# [Extracted entries]
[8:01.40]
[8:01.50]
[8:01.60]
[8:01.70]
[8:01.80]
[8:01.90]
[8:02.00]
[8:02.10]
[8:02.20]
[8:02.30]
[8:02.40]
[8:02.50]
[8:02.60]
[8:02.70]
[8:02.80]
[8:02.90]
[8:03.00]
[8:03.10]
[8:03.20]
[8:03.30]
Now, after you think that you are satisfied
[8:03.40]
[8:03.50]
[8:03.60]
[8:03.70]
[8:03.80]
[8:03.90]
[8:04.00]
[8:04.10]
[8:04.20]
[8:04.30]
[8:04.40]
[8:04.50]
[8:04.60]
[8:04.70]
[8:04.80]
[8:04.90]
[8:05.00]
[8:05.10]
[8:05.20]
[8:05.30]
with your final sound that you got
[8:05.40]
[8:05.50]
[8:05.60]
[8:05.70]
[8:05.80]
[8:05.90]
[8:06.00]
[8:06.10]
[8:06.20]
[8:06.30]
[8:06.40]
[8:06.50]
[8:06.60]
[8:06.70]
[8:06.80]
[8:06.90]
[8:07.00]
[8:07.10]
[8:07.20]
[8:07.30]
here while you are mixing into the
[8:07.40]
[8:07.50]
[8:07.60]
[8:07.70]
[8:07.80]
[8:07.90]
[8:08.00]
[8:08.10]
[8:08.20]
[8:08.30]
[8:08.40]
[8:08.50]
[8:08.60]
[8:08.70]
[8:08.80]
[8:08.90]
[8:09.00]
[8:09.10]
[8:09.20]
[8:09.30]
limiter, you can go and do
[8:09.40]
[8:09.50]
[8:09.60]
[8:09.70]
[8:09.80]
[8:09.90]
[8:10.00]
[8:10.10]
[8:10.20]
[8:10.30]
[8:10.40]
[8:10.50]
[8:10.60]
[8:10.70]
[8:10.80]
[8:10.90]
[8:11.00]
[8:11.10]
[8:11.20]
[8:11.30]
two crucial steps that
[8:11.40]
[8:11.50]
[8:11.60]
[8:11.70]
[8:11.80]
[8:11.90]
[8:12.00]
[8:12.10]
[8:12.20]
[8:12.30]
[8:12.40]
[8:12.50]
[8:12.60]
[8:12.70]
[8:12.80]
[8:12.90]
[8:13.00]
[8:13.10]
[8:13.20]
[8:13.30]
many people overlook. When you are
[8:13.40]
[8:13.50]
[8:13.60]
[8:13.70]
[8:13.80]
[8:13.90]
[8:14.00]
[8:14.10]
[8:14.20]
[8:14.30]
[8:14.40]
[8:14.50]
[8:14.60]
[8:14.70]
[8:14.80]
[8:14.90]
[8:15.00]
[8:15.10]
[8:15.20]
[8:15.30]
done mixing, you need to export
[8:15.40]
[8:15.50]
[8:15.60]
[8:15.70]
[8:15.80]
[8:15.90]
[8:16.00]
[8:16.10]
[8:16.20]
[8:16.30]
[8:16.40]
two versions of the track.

# [What this task involves]
Each record above should be restated word for word.

# [Expected output]
[8:01.40]
[8:01.50]
[8:01.60]
[8:01.70]
[8:01.80]
[8:01.90]
[8:02.00]
[8:02.10]
[8:02.20]
[8:02.30]
[8:02.40]
[8:02.50]
[8:02.60]
[8:02.70]
[8:02.80]
[8:02.90]
[8:03.00]
[8:03.10]
[8:03.20]
[8:03.30]
Now, after you think that you are satisfied
[8:03.40]
[8:03.50]
[8:03.60]
[8:03.70]
[8:03.80]
[8:03.90]
[8:04.00]
[8:04.10]
[8:04.20]
[8:04.30]
[8:04.40]
[8:04.50]
[8:04.60]
[8:04.70]
[8:04.80]
[8:04.90]
[8:05.00]
[8:05.10]
[8:05.20]
[8:05.30]
with your final sound that you got
[8:05.40]
[8:05.50]
[8:05.60]
[8:05.70]
[8:05.80]
[8:05.90]
[8:06.00]
[8:06.10]
[8:06.20]
[8:06.30]
[8:06.40]
[8:06.50]
[8:06.60]
[8:06.70]
[8:06.80]
[8:06.90]
[8:07.00]
[8:07.10]
[8:07.20]
[8:07.30]
here while you are mixing into the
[8:07.40]
[8:07.50]
[8:07.60]
[8:07.70]
[8:07.80]
[8:07.90]
[8:08.00]
[8:08.10]
[8:08.20]
[8:08.30]
[8:08.40]
[8:08.50]
[8:08.60]
[8:08.70]
[8:08.80]
[8:08.90]
[8:09.00]
[8:09.10]
[8:09.20]
[8:09.30]
limiter, you can go and do
[8:09.40]
[8:09.50]
[8:09.60]
[8:09.70]
[8:09.80]
[8:09.90]
[8:10.00]
[8:10.10]
[8:10.20]
[8:10.30]
[8:10.40]
[8:10.50]
[8:10.60]
[8:10.70]
[8:10.80]
[8:10.90]
[8:11.00]
[8:11.10]
[8:11.20]
[8:11.30]
two crucial steps that
[8:11.40]
[8:11.50]
[8:11.60]
[8:11.70]
[8:11.80]
[8:11.90]
[8:12.00]
[8:12.10]
[8:12.20]
[8:12.30]
[8:12.40]
[8:12.50]
[8:12.60]
[8:12.70]
[8:12.80]
[8:12.90]
[8:13.00]
[8:13.10]
[8:13.20]
[8:13.30]
many people overlook. When you are
[8:13.40]
[8:13.50]
[8:13.60]
[8:13.70]
[8:13.80]
[8:13.90]
[8:14.00]
[8:14.10]
[8:14.20]
[8:14.30]
[8:14.40]
[8:14.50]
[8:14.60]
[8:14.70]
[8:14.80]
[8:14.90]
[8:15.00]
[8:15.10]
[8:15.20]
[8:15.30]
done mixing, you need to export
[8:15.40]
[8:15.50]
[8:15.60]
[8:15.70]
[8:15.80]
[8:15.90]
[8:16.00]
[8:16.10]
[8:16.20]
[8:16.30]
[8:16.40]
two versions of the track.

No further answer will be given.